**ACTION ITEM**
The records that follow are to be given again exactly, with their pictures omitted.

(Dataset entries)
******

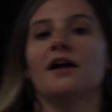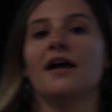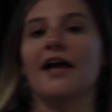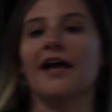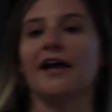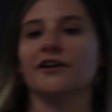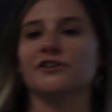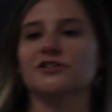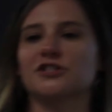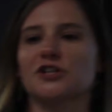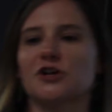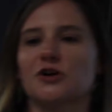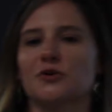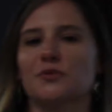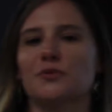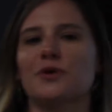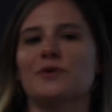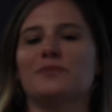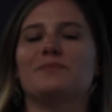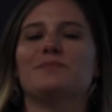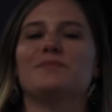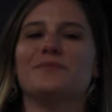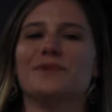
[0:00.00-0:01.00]
And
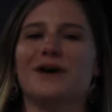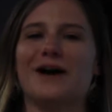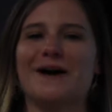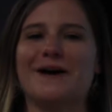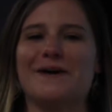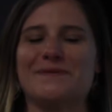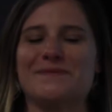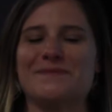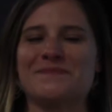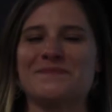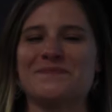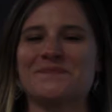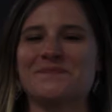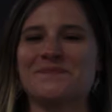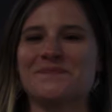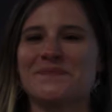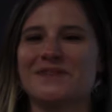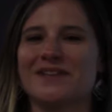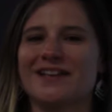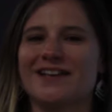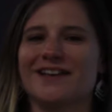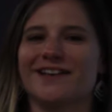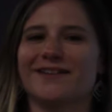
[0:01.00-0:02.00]
so
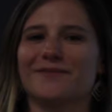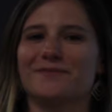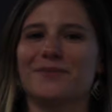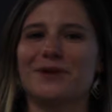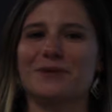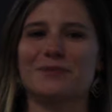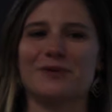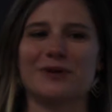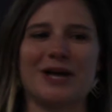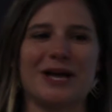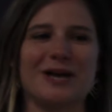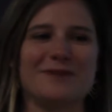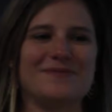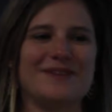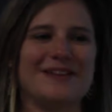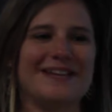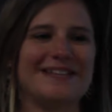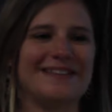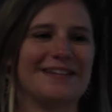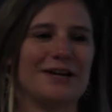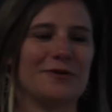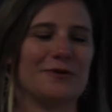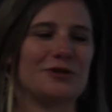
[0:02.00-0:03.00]
people came
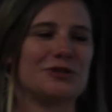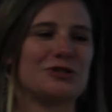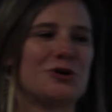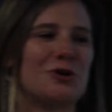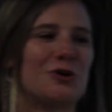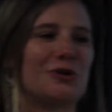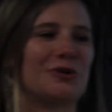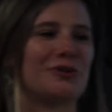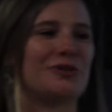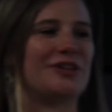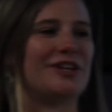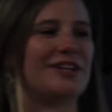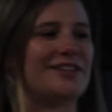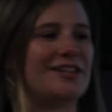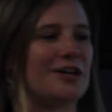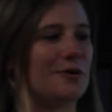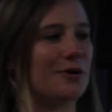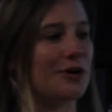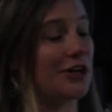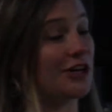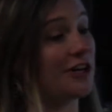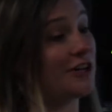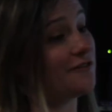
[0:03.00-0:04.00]
in, they were told that they
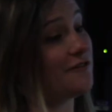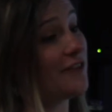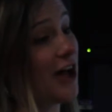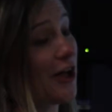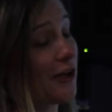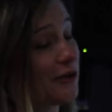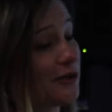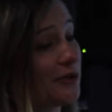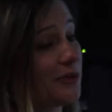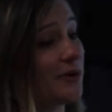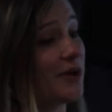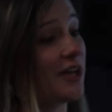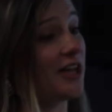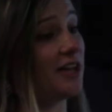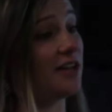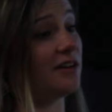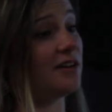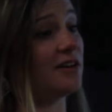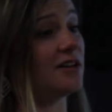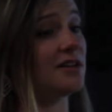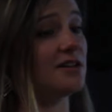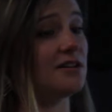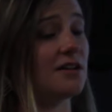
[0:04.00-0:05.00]
were going to
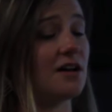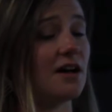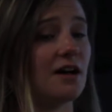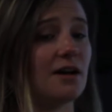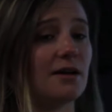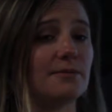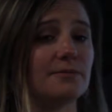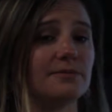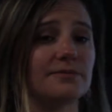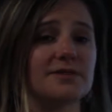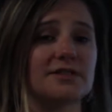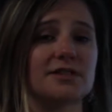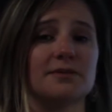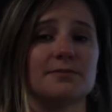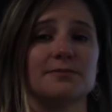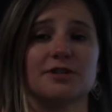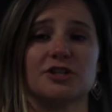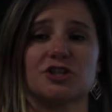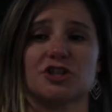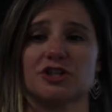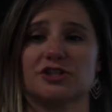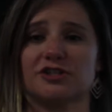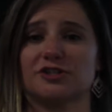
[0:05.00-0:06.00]
evaluate
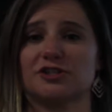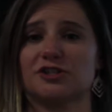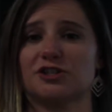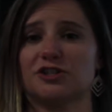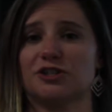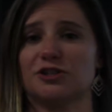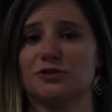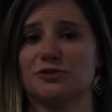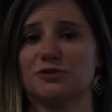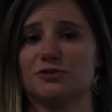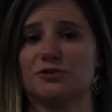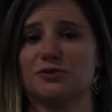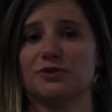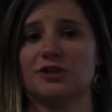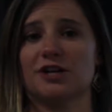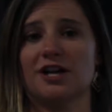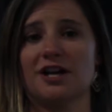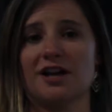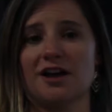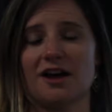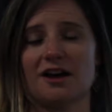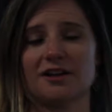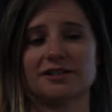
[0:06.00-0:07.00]
submissions to
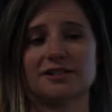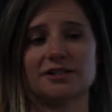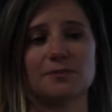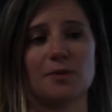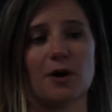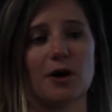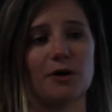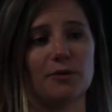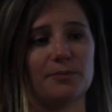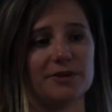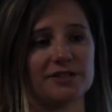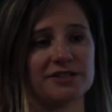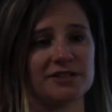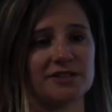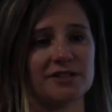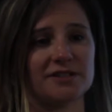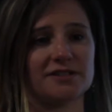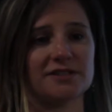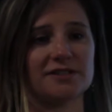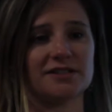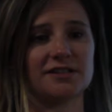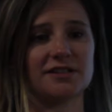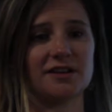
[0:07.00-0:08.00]
a small
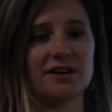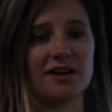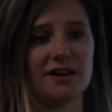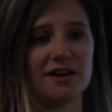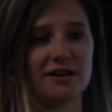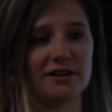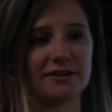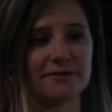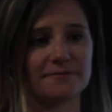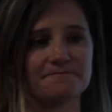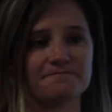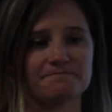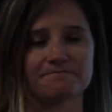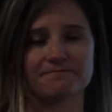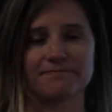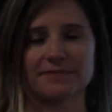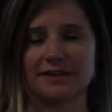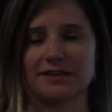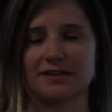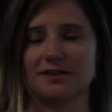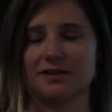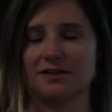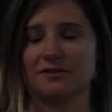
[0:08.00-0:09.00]
business
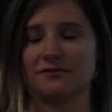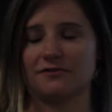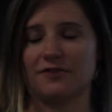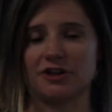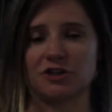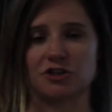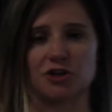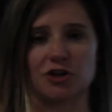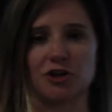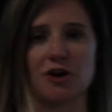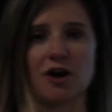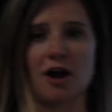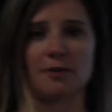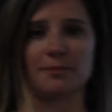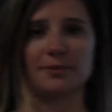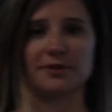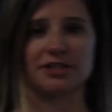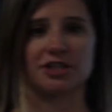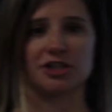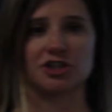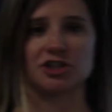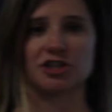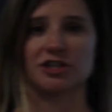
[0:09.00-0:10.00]
venture
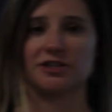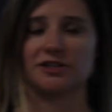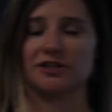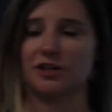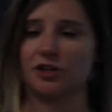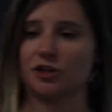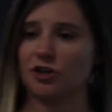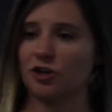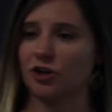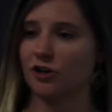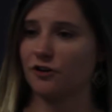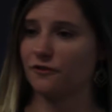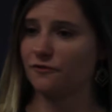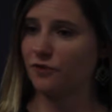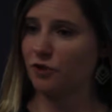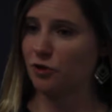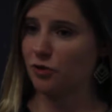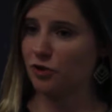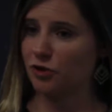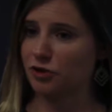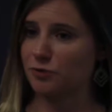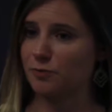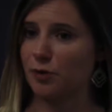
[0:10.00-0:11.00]
competition that occurred a
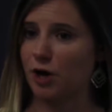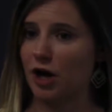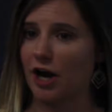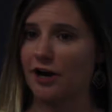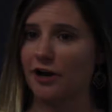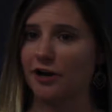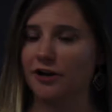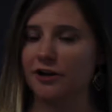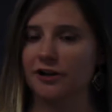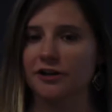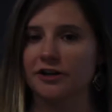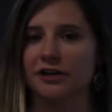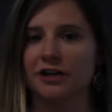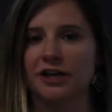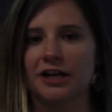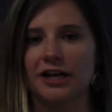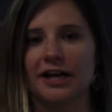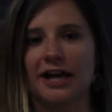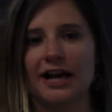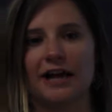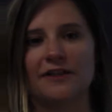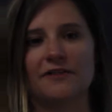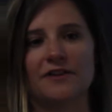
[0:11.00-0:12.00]
few years prior,
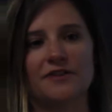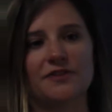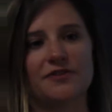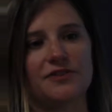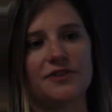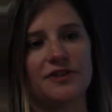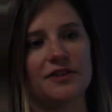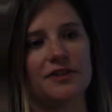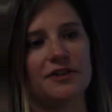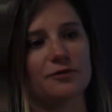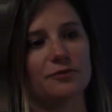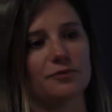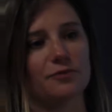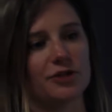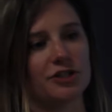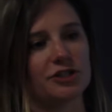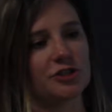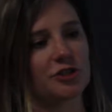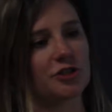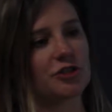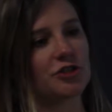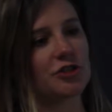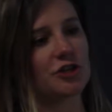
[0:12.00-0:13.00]
and that the
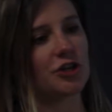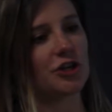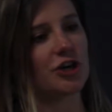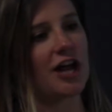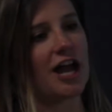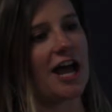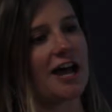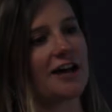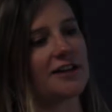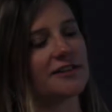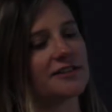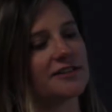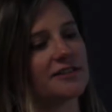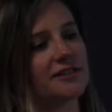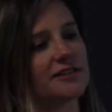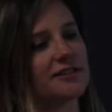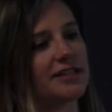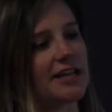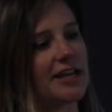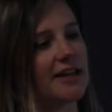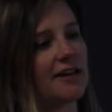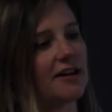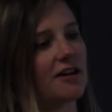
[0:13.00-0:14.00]
researcher has
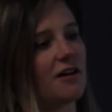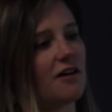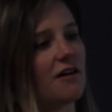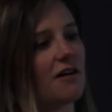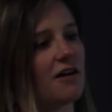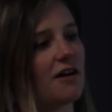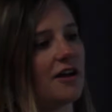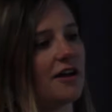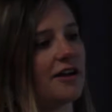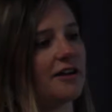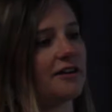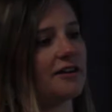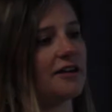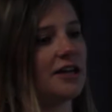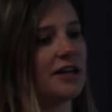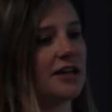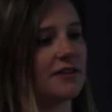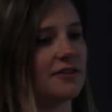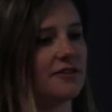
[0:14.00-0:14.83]
data on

******

**WRITTEN ANSWER**
[0:00.00-0:01.00]
And
[0:01.00-0:02.00]
so
[0:02.00-0:03.00]
people came
[0:03.00-0:04.00]
in, they were told that they
[0:04.00-0:05.00]
were going to
[0:05.00-0:06.00]
evaluate
[0:06.00-0:07.00]
submissions to
[0:07.00-0:08.00]
a small
[0:08.00-0:09.00]
business
[0:09.00-0:10.00]
venture
[0:10.00-0:11.00]
competition that occurred a
[0:11.00-0:12.00]
few years prior,
[0:12.00-0:13.00]
and that the
[0:13.00-0:14.00]
researcher has
[0:14.00-0:14.83]
data on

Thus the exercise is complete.